IRS CEO largely dodges questions about data sharing at IRS, SSA

Internal Revenue Service Chief Executive Officer Frank Bisignano testifies before the House Ways and Means Committee in the Longworth House Office Building on Capitol Hill on March 04, 2026. Chip Somodevilla/Getty Images
Frank Bisignano cited “current litigation” for why he could not provide further details about IRS data sharing with ICE, and he disputed court records detailing how DOGE employees handled data at SSA.
The IRS chief executive officer, Frank Bisignano, largely declined to offer specifics when asked about unlawful disclosures of taxpayer data to Immigration and Customs Enforcement during a House Ways and Means Committee hearing on Wednesday.
Last week, a federal judge found that the IRS had broken the law in erroneously sharing thousands of peoples’ information with ICE over the summer as part of an agreement between the Treasury Department and the Department of Homeland Security to share IRS data on immigrants with ICE.
Bisignano, who is also the head of the Social Security Administration, confirmed that no one at the IRS had been disciplined or fired because of the disclosures.
But he cited “current litigation” when asked to elaborate further about the current status of IRS data sharing with ICE.
“All of these events occurred before my tenure,” he said at one point. “But I oversee the organization and it's my responsibility to get it right.”
Last summer, ICE asked the IRS for information on 1.28 million people. The IRS then disclosed the last known addresses of 47,289 people.

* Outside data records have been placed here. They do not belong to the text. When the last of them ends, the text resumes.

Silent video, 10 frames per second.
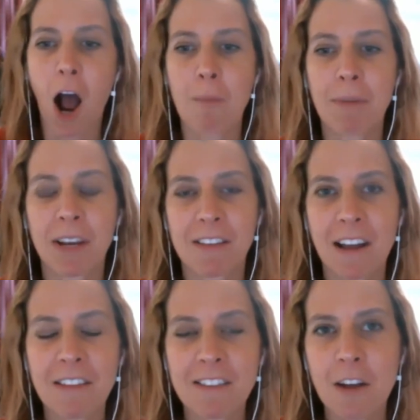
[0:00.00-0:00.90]
because
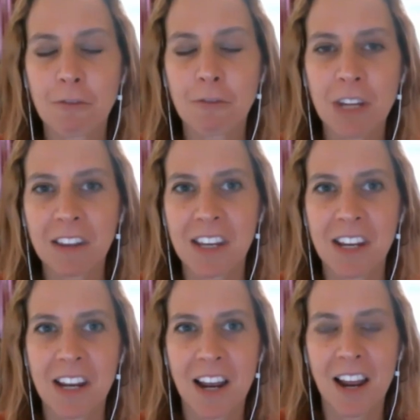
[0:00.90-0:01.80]
that's not
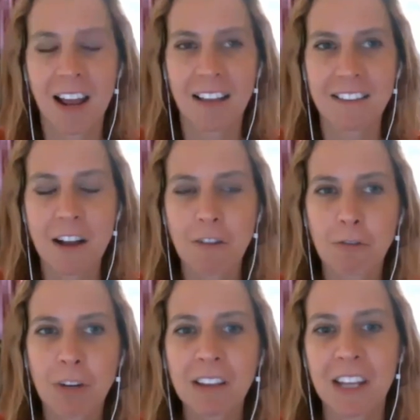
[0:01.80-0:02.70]
really
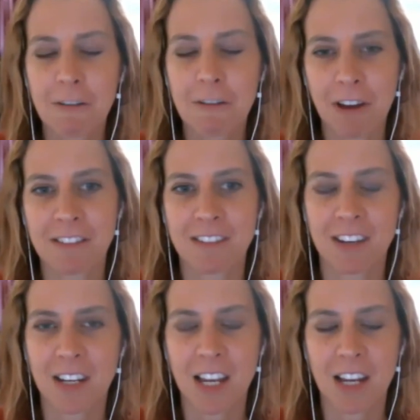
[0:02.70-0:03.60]

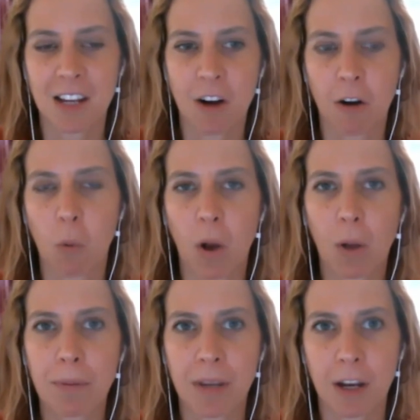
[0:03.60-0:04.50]
investing in our
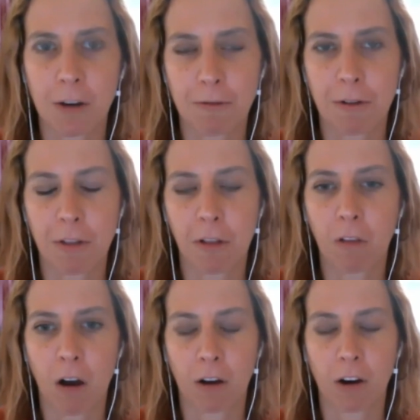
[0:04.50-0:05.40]
well-being for the
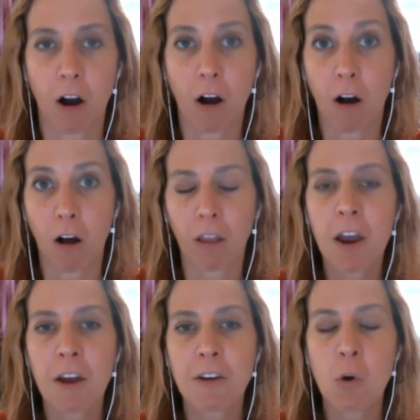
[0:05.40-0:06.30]
long haul,
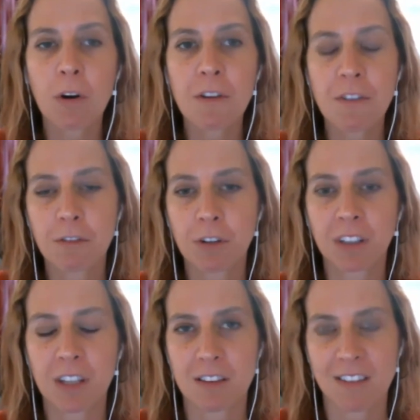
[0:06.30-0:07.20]
nor is it
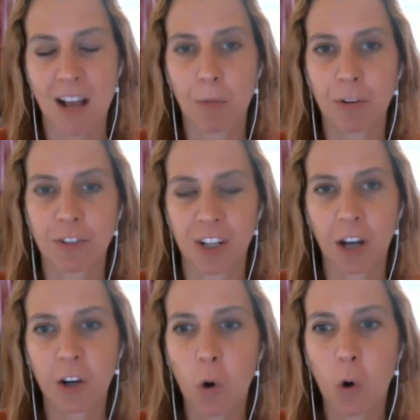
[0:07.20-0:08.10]
really establishing
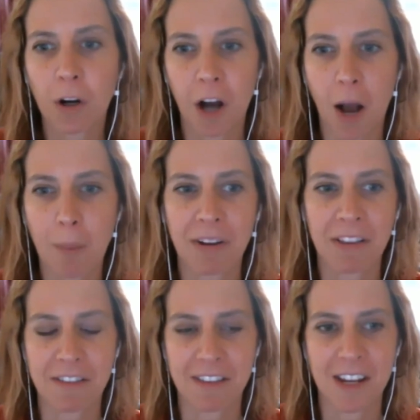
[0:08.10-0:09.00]
a core
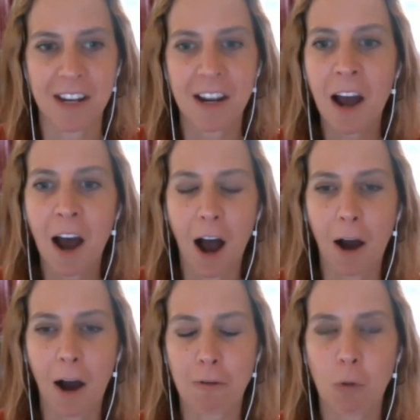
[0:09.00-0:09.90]
competency
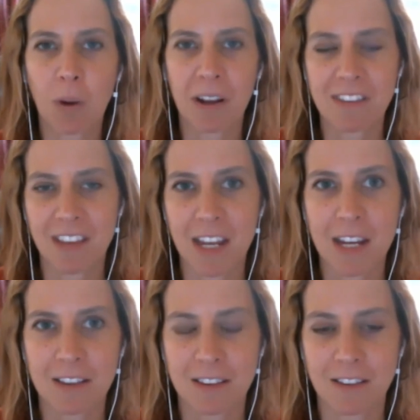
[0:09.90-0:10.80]
of what it
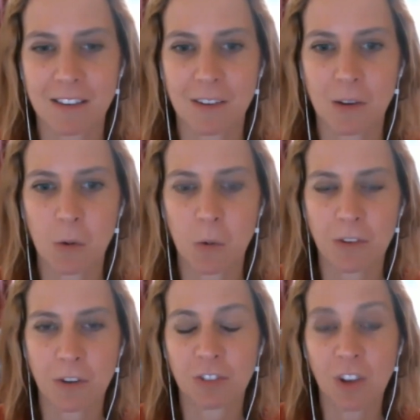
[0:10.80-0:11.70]
takes to
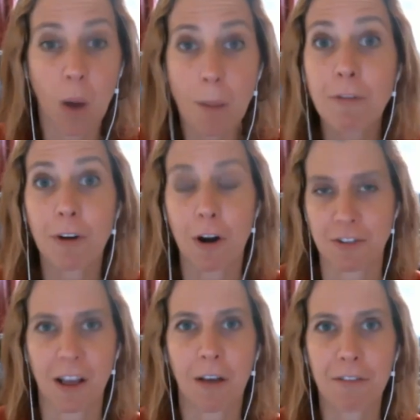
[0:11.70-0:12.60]
show up for
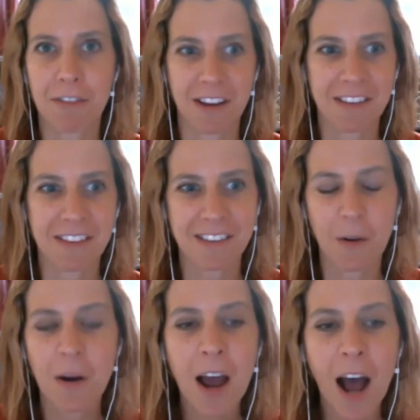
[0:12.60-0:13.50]
ourselves. And
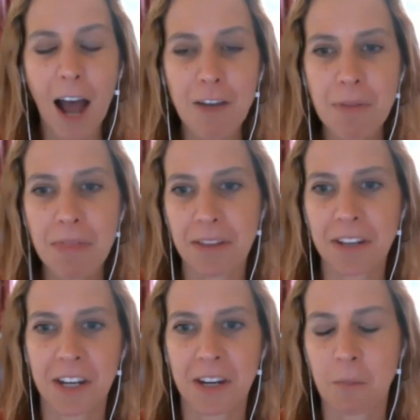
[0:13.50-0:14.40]
so I've been
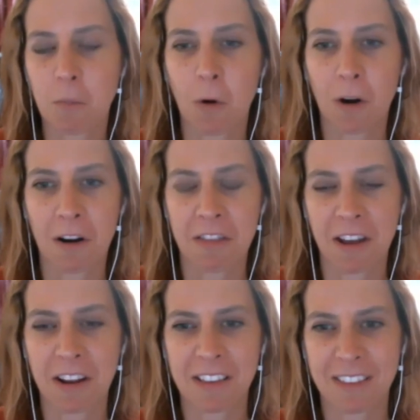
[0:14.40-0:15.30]
thinking more
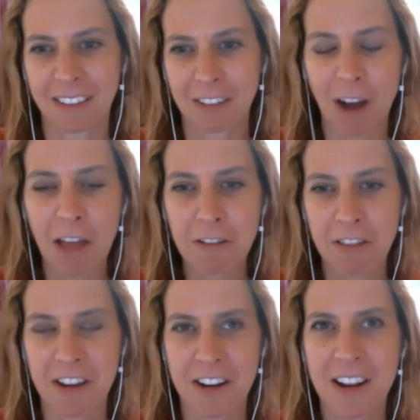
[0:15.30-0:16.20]
that it's like, rather
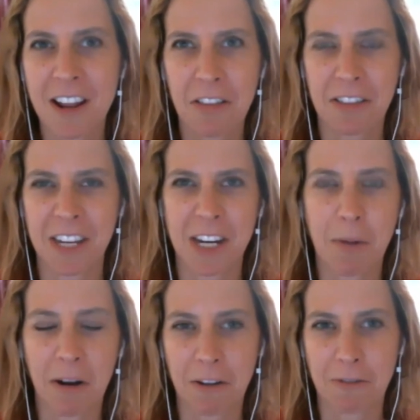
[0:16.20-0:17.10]
than thinking about it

In 42,695 of those cases, the IRS violated the law by sharing the last-known address information for those people, Judge Colleen Kollar-Kotelly of the U.S. District Court for the District of Columbia wrote in her opinion last week.
The IRS failed to make sure ICE’s request met legal requirements, and this led to the disclosure of confidential addresses to the immigration agency “in situations where ICE’s request for that information was patently deficient,” wrote Kollar-Kotelly.
The government is appealing the case. The Treasury-DHS data sharing agreement — which the then-acting head of the IRS resigned over last spring — is also at the center of other ongoing lawsuits.
Two courts have blocked the agencies from transferring taxpayer information, or ICE from using the IRS data it already has. Earlier this week, another panel declined to issue an injunction over the agreement.
Many Democrats on the committee have asked the Treasury Inspector General for Tax Administration to investigate the matter, and a few members introduced a resolution of inquiry on Wednesday demanding records from the Treasury Department and Department of Homeland Security.
“When taxpayers file their tax returns, they don't expect the IRS to take that information and share it with people that they're not authorized to share it with,” Rep. Linda Sánchez, D-Calif., said during the hearing.
Bisignano also skirted questions about data sharing controversies at SSA.
Last March, a Department of Government Efficiency employee signed an agreement to share SSA data with a political advocacy group aimed at overturning election results in certain states, according to a January court filing from the Justice Department.
SSA didn’t know about that agreement or other instances of DOGE sharing agency data — including by using a third-party server that hadn’t been approved for data storage — for months.
Asked by the top Democrat on the committee, Rep. John Larson, D-Conn., about the incident, which occurred before Bisignano had taken the helm at SSA, Bisignano said, “If you want to talk about Social Security, I come see you anytime you want to talk about Social Security. This is an IRS hearing.”
The January court filing followed other allegations from SSA’s former chief data officer, Chuck Borges, who resigned after filing a whistleblower complaint last summer alleging that DOGE employees created a live copy of sensitive SSA data on a vulnerable cloud server. Bisignano has already told concerned lawmakers who asked about that disclosure that data wasn’t accessed, leaked, hacked or otherwise shared in an unauthorized way.
Rep. Steven Horsford, D-Nev., asked Bisignano why taxpayers should trust that he’d protect their data, “when you weren’t able to do it over the SSA,” prompting a back-and-forth during which Bisignano said that it isn’t accurate that DOGE shared sensitive information about Americans.
“I’ve spent my career protecting [personally identifiable information], and I’ve protected it in any job I’ve ever had, including my current responsibilities,” said Bisignano. “I don’t think the facts are accurate.”
“So it's not accurate that millions of Americans’ personal identifiable information, including Social Security information and other vital information, was leaked by DOGE?” asked Horsford.
“No,” said Bisignano.
“Despite the fact that the Trump administration's own counsel in court records had to admit to that fact, you still won't take responsibility for that information on behalf of millions of Americans?” asked Horsford. “It's the biggest data breach in U.S. history, in my estimation.”
“Your estimation is inaccurate,” said Bisignano.